▶ [Source material]:
§

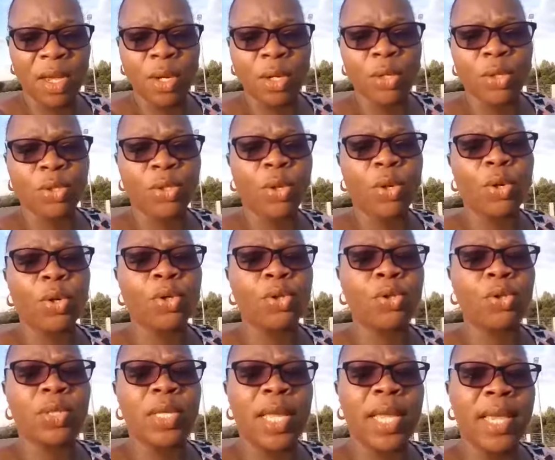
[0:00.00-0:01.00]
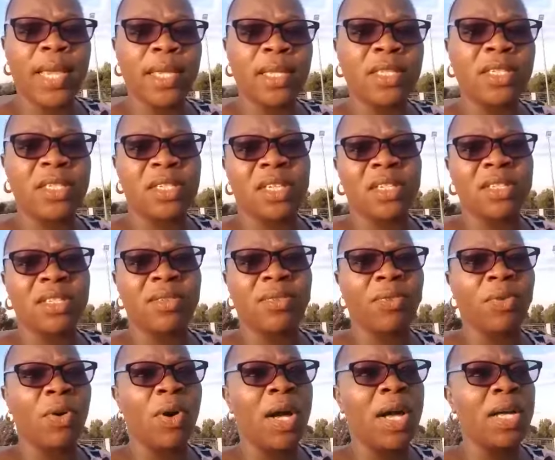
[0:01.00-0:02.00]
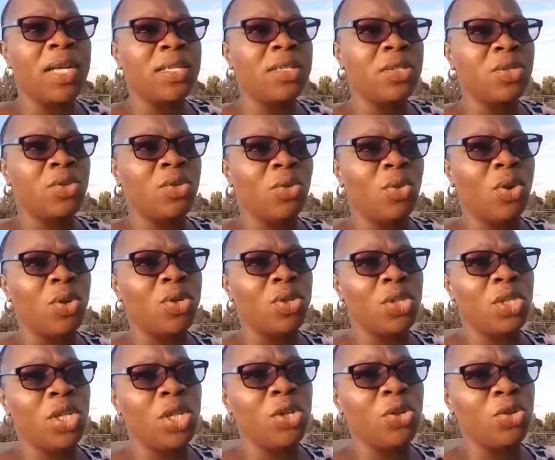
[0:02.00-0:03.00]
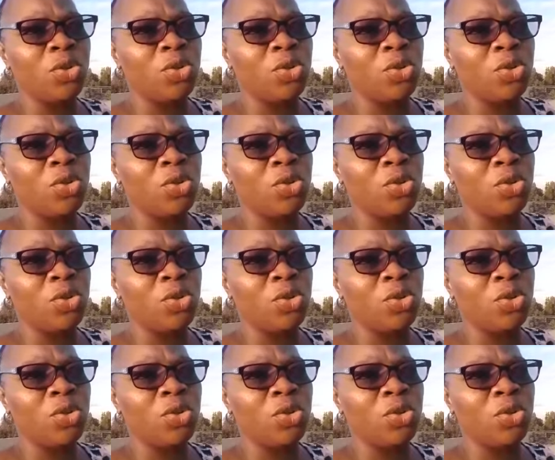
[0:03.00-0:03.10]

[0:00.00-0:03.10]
So today it's just for us to continue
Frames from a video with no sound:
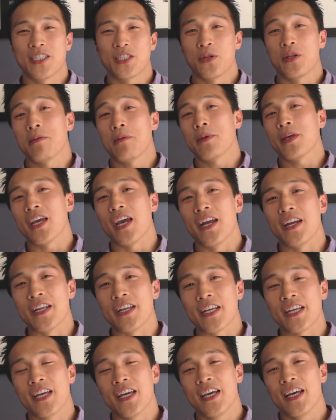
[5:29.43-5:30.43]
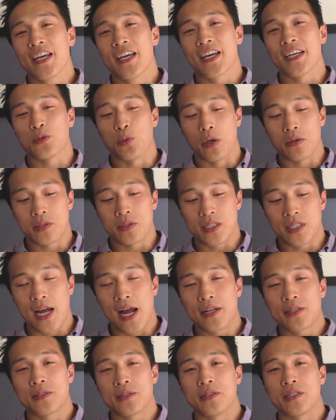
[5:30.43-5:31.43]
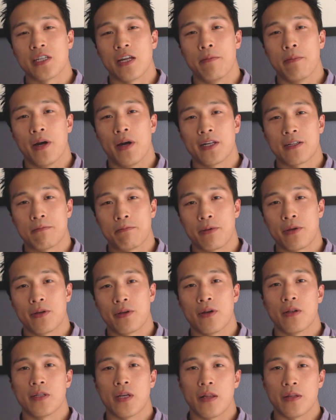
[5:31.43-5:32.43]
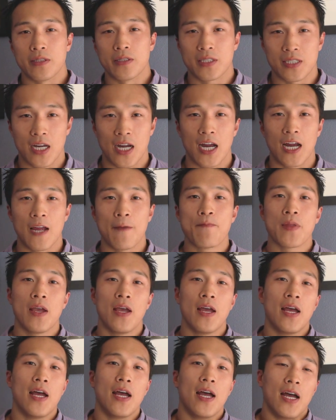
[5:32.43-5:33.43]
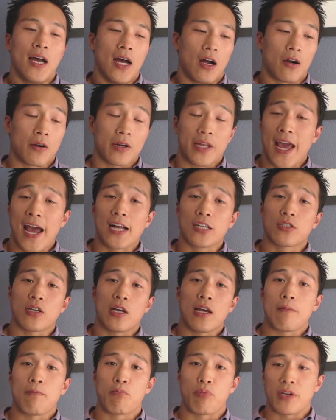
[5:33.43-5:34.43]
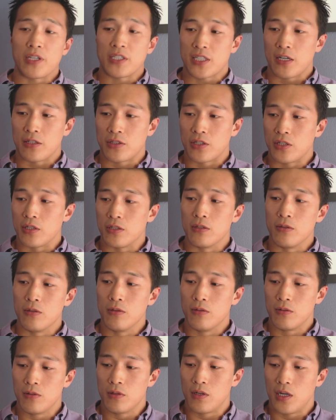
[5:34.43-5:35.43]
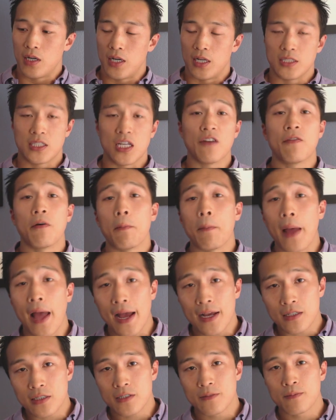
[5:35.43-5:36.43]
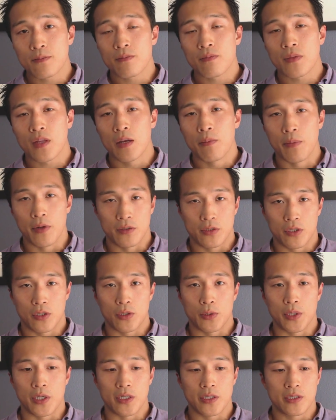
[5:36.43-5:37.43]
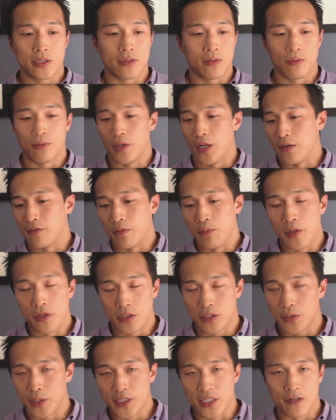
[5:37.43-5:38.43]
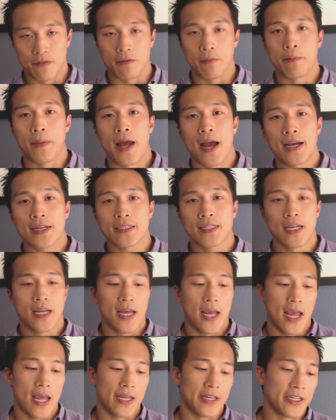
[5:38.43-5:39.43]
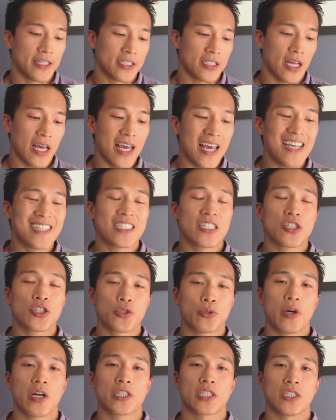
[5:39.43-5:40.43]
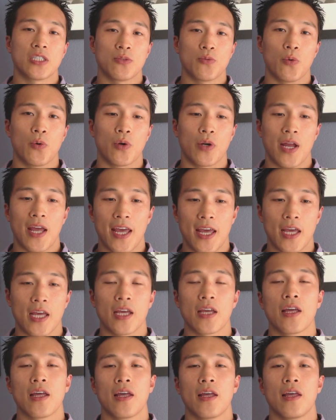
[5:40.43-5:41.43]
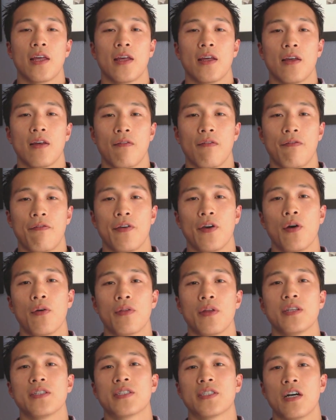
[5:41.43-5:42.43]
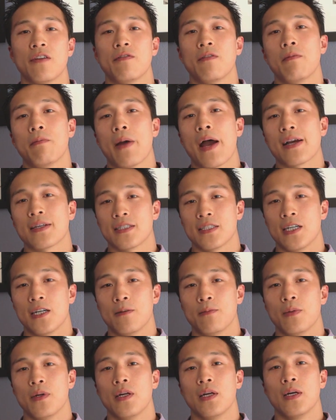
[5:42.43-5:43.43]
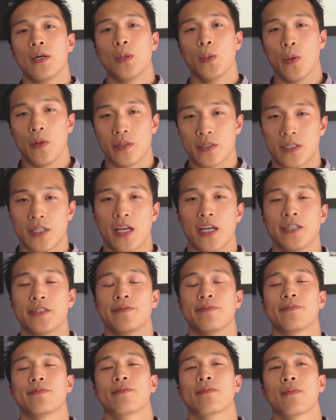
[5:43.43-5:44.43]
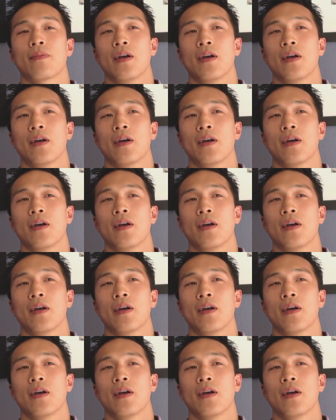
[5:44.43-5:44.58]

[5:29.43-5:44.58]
But that's only beginning. Because once we got to Santa Monica Pier on the other side, our cadre brings out two duffel bags, military, whatever, military duffel bags. And his instructions were, hey, fill these duffel bags up with sand.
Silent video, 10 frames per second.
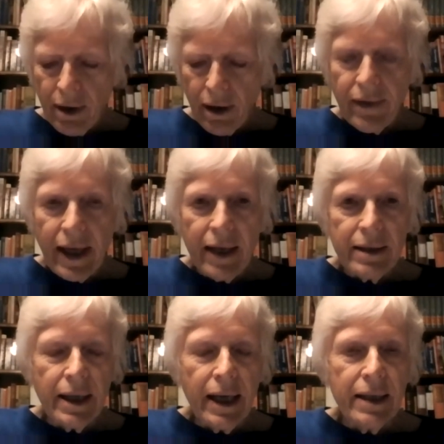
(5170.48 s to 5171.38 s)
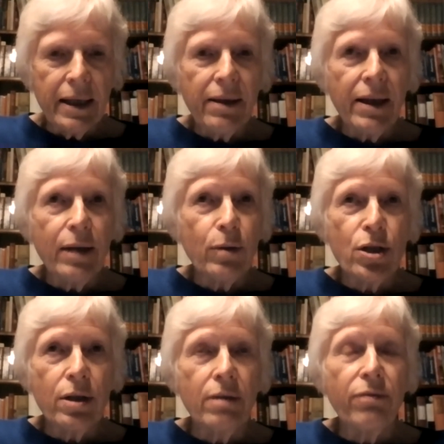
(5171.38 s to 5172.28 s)
of that, and I think we
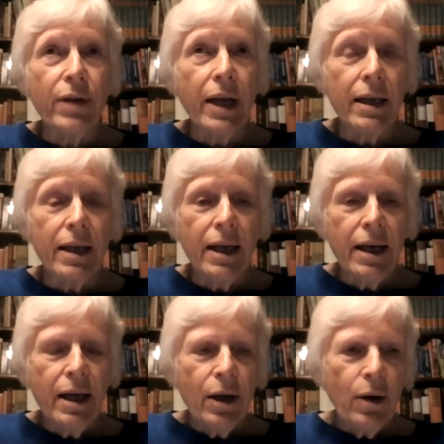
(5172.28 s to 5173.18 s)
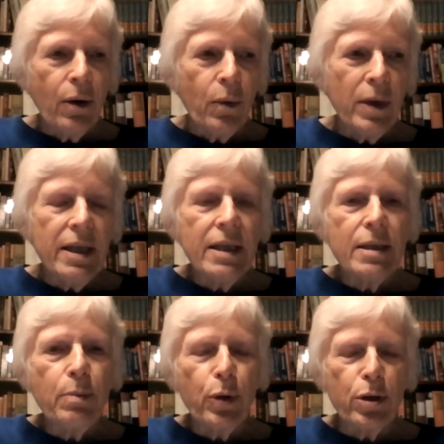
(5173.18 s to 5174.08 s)
shouldn't forget we need to
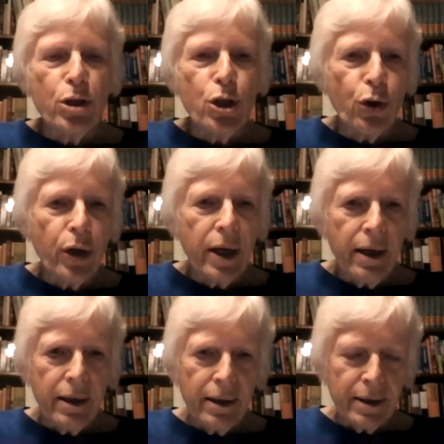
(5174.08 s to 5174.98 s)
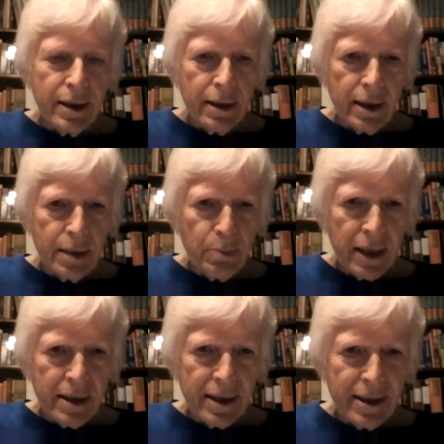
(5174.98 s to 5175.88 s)
put joy into these
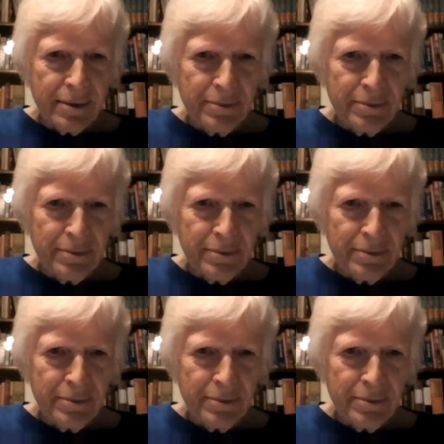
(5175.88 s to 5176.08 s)
places.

§

▶ [Your assignment]: Only the lines from the first line of the data above through the line with "[5:44.43-5:44.58]" should appear in the answer, retyped exactly, with every picture left out.

▶ [Finished task]:
[0:00.00-0:01.00]
[0:01.00-0:02.00]
[0:02.00-0:03.00]
[0:03.00-0:03.10]

[0:00.00-0:03.10]
So today it's just for us to continue
Frames from a video with no sound:
[5:29.43-5:30.43]
[5:30.43-5:31.43]
[5:31.43-5:32.43]
[5:32.43-5:33.43]
[5:33.43-5:34.43]
[5:34.43-5:35.43]
[5:35.43-5:36.43]
[5:36.43-5:37.43]
[5:37.43-5:38.43]
[5:38.43-5:39.43]
[5:39.43-5:40.43]
[5:40.43-5:41.43]
[5:41.43-5:42.43]
[5:42.43-5:43.43]
[5:43.43-5:44.43]
[5:44.43-5:44.58]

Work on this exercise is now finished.